───── Supplied records ─────

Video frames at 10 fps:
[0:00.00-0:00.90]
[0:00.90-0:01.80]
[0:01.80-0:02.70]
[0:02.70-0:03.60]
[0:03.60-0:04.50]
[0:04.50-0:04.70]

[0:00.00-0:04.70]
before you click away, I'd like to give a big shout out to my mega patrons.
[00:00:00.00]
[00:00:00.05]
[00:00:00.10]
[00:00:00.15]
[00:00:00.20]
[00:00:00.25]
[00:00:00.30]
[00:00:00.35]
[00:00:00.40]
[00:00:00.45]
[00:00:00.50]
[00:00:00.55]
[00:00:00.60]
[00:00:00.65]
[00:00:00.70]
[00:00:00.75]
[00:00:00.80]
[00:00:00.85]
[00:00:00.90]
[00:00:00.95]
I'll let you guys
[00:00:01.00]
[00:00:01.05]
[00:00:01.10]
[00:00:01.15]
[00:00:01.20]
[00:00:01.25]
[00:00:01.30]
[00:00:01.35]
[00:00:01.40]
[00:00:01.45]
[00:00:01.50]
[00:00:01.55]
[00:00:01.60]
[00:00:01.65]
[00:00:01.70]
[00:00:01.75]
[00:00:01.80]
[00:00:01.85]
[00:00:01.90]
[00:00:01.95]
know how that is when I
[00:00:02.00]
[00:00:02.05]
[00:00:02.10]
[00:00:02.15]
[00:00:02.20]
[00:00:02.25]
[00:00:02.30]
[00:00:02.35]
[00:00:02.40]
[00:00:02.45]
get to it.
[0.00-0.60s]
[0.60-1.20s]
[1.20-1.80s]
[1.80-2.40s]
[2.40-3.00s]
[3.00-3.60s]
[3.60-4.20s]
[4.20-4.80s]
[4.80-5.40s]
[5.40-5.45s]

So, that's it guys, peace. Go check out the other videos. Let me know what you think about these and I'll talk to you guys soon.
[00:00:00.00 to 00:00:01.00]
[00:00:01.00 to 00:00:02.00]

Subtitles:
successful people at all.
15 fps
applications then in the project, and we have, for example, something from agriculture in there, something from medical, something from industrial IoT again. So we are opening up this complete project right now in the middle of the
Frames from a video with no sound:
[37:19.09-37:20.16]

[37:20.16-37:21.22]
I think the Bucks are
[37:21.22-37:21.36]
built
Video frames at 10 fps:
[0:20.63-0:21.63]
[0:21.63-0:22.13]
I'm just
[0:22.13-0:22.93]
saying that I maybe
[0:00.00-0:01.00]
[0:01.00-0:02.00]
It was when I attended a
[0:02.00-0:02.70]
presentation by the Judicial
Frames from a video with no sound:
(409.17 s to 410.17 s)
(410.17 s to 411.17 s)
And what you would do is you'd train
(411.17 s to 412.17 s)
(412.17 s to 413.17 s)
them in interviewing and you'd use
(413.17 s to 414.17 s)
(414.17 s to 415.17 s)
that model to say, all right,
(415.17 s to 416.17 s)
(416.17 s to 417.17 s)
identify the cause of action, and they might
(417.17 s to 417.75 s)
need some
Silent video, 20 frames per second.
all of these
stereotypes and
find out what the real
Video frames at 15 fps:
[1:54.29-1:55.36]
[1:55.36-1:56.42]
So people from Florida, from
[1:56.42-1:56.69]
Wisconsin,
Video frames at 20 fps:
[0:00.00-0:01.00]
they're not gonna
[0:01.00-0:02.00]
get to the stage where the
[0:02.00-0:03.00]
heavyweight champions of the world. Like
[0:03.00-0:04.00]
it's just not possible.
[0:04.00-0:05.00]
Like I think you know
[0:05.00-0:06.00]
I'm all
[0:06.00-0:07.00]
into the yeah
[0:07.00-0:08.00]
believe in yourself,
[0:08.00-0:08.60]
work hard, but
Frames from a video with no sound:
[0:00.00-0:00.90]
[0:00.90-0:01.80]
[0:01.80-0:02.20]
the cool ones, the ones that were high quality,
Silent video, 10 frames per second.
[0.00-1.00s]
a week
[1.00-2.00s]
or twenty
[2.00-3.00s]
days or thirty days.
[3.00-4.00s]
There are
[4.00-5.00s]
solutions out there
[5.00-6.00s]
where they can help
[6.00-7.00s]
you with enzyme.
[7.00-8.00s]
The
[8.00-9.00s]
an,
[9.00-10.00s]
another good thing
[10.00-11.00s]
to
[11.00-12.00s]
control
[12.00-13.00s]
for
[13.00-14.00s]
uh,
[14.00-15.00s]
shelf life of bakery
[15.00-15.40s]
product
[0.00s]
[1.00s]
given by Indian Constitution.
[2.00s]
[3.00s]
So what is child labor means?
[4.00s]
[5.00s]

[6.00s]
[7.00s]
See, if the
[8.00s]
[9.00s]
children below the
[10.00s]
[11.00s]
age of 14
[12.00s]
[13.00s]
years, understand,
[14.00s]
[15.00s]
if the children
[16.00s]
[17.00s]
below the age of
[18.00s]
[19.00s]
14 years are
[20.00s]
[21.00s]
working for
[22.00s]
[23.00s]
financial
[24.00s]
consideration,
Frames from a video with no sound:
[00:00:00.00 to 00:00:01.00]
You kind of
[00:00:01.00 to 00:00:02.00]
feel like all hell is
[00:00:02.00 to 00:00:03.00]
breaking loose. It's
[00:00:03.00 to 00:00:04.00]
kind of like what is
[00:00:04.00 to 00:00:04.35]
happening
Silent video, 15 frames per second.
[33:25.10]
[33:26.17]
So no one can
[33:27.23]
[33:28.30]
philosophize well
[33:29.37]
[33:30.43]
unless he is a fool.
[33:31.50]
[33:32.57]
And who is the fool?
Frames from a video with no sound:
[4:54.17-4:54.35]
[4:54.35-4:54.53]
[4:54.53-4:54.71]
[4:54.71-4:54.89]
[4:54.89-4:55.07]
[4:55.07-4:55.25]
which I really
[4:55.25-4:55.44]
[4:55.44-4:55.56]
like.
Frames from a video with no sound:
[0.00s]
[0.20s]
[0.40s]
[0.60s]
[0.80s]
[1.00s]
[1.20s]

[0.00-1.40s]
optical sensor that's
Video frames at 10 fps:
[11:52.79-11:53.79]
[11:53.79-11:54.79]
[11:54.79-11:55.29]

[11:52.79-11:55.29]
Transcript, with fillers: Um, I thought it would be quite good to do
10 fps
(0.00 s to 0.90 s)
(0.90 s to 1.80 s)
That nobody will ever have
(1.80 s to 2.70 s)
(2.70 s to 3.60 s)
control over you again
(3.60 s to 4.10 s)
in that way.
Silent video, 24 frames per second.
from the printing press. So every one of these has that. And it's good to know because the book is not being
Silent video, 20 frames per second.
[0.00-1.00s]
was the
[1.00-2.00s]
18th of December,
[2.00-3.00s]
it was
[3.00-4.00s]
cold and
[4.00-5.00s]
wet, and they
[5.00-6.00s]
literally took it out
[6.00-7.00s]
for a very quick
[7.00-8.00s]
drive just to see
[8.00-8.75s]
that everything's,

─────

Exercise | All of the data must be set down again exactly.

Solution |
Video frames at 10 fps:
[0:00.00-0:00.90]
[0:00.90-0:01.80]
[0:01.80-0:02.70]
[0:02.70-0:03.60]
[0:03.60-0:04.50]
[0:04.50-0:04.70]

[0:00.00-0:04.70]
before you click away, I'd like to give a big shout out to my mega patrons.
[00:00:00.00]
[00:00:00.05]
[00:00:00.10]
[00:00:00.15]
[00:00:00.20]
[00:00:00.25]
[00:00:00.30]
[00:00:00.35]
[00:00:00.40]
[00:00:00.45]
[00:00:00.50]
[00:00:00.55]
[00:00:00.60]
[00:00:00.65]
[00:00:00.70]
[00:00:00.75]
[00:00:00.80]
[00:00:00.85]
[00:00:00.90]
[00:00:00.95]
I'll let you guys
[00:00:01.00]
[00:00:01.05]
[00:00:01.10]
[00:00:01.15]
[00:00:01.20]
[00:00:01.25]
[00:00:01.30]
[00:00:01.35]
[00:00:01.40]
[00:00:01.45]
[00:00:01.50]
[00:00:01.55]
[00:00:01.60]
[00:00:01.65]
[00:00:01.70]
[00:00:01.75]
[00:00:01.80]
[00:00:01.85]
[00:00:01.90]
[00:00:01.95]
know how that is when I
[00:00:02.00]
[00:00:02.05]
[00:00:02.10]
[00:00:02.15]
[00:00:02.20]
[00:00:02.25]
[00:00:02.30]
[00:00:02.35]
[00:00:02.40]
[00:00:02.45]
get to it.
[0.00-0.60s]
[0.60-1.20s]
[1.20-1.80s]
[1.80-2.40s]
[2.40-3.00s]
[3.00-3.60s]
[3.60-4.20s]
[4.20-4.80s]
[4.80-5.40s]
[5.40-5.45s]

So, that's it guys, peace. Go check out the other videos. Let me know what you think about these and I'll talk to you guys soon.
[00:00:00.00 to 00:00:01.00]
[00:00:01.00 to 00:00:02.00]

Subtitles:
successful people at all.
15 fps
applications then in the project, and we have, for example, something from agriculture in there, something from medical, something from industrial IoT again. So we are opening up this complete project right now in the middle of the
Frames from a video with no sound:
[37:19.09-37:20.16]

[37:20.16-37:21.22]
I think the Bucks are
[37:21.22-37:21.36]
built
Video frames at 10 fps:
[0:20.63-0:21.63]
[0:21.63-0:22.13]
I'm just
[0:22.13-0:22.93]
saying that I maybe
[0:00.00-0:01.00]
[0:01.00-0:02.00]
It was when I attended a
[0:02.00-0:02.70]
presentation by the Judicial
Frames from a video with no sound:
(409.17 s to 410.17 s)
(410.17 s to 411.17 s)
And what you would do is you'd train
(411.17 s to 412.17 s)
(412.17 s to 413.17 s)
them in interviewing and you'd use
(413.17 s to 414.17 s)
(414.17 s to 415.17 s)
that model to say, all right,
(415.17 s to 416.17 s)
(416.17 s to 417.17 s)
identify the cause of action, and they might
(417.17 s to 417.75 s)
need some
Silent video, 20 frames per second.
all of these
stereotypes and
find out what the real
Video frames at 15 fps:
[1:54.29-1:55.36]
[1:55.36-1:56.42]
So people from Florida, from
[1:56.42-1:56.69]
Wisconsin,
Video frames at 20 fps:
[0:00.00-0:01.00]
they're not gonna
[0:01.00-0:02.00]
get to the stage where the
[0:02.00-0:03.00]
heavyweight champions of the world. Like
[0:03.00-0:04.00]
it's just not possible.
[0:04.00-0:05.00]
Like I think you know
[0:05.00-0:06.00]
I'm all
[0:06.00-0:07.00]
into the yeah
[0:07.00-0:08.00]
believe in yourself,
[0:08.00-0:08.60]
work hard, but
Frames from a video with no sound:
[0:00.00-0:00.90]
[0:00.90-0:01.80]
[0:01.80-0:02.20]
the cool ones, the ones that were high quality,
Silent video, 10 frames per second.
[0.00-1.00s]
a week
[1.00-2.00s]
or twenty
[2.00-3.00s]
days or thirty days.
[3.00-4.00s]
There are
[4.00-5.00s]
solutions out there
[5.00-6.00s]
where they can help
[6.00-7.00s]
you with enzyme.
[7.00-8.00s]
The
[8.00-9.00s]
an,
[9.00-10.00s]
another good thing
[10.00-11.00s]
to
[11.00-12.00s]
control
[12.00-13.00s]
for
[13.00-14.00s]
uh,
[14.00-15.00s]
shelf life of bakery
[15.00-15.40s]
product
[0.00s]
[1.00s]
given by Indian Constitution.
[2.00s]
[3.00s]
So what is child labor means?
[4.00s]
[5.00s]

[6.00s]
[7.00s]
See, if the
[8.00s]
[9.00s]
children below the
[10.00s]
[11.00s]
age of 14
[12.00s]
[13.00s]
years, understand,
[14.00s]
[15.00s]
if the children
[16.00s]
[17.00s]
below the age of
[18.00s]
[19.00s]
14 years are
[20.00s]
[21.00s]
working for
[22.00s]
[23.00s]
financial
[24.00s]
consideration,
Frames from a video with no sound:
[00:00:00.00 to 00:00:01.00]
You kind of
[00:00:01.00 to 00:00:02.00]
feel like all hell is
[00:00:02.00 to 00:00:03.00]
breaking loose. It's
[00:00:03.00 to 00:00:04.00]
kind of like what is
[00:00:04.00 to 00:00:04.35]
happening
Silent video, 15 frames per second.
[33:25.10]
[33:26.17]
So no one can
[33:27.23]
[33:28.30]
philosophize well
[33:29.37]
[33:30.43]
unless he is a fool.
[33:31.50]
[33:32.57]
And who is the fool?
Frames from a video with no sound:
[4:54.17-4:54.35]
[4:54.35-4:54.53]
[4:54.53-4:54.71]
[4:54.71-4:54.89]
[4:54.89-4:55.07]
[4:55.07-4:55.25]
which I really
[4:55.25-4:55.44]
[4:55.44-4:55.56]
like.
Frames from a video with no sound:
[0.00s]
[0.20s]
[0.40s]
[0.60s]
[0.80s]
[1.00s]
[1.20s]

[0.00-1.40s]
optical sensor that's
Video frames at 10 fps:
[11:52.79-11:53.79]
[11:53.79-11:54.79]
[11:54.79-11:55.29]

[11:52.79-11:55.29]
Transcript, with fillers: Um, I thought it would be quite good to do
10 fps
(0.00 s to 0.90 s)
(0.90 s to 1.80 s)
That nobody will ever have
(1.80 s to 2.70 s)
(2.70 s to 3.60 s)
control over you again
(3.60 s to 4.10 s)
in that way.
Silent video, 24 frames per second.
from the printing press. So every one of these has that. And it's good to know because the book is not being
Silent video, 20 frames per second.
[0.00-1.00s]
was the
[1.00-2.00s]
18th of December,
[2.00-3.00s]
it was
[3.00-4.00s]
cold and
[4.00-5.00s]
wet, and they
[5.00-6.00s]
literally took it out
[6.00-7.00s]
for a very quick
[7.00-8.00s]
drive just to see
[8.00-8.75s]
that everything's,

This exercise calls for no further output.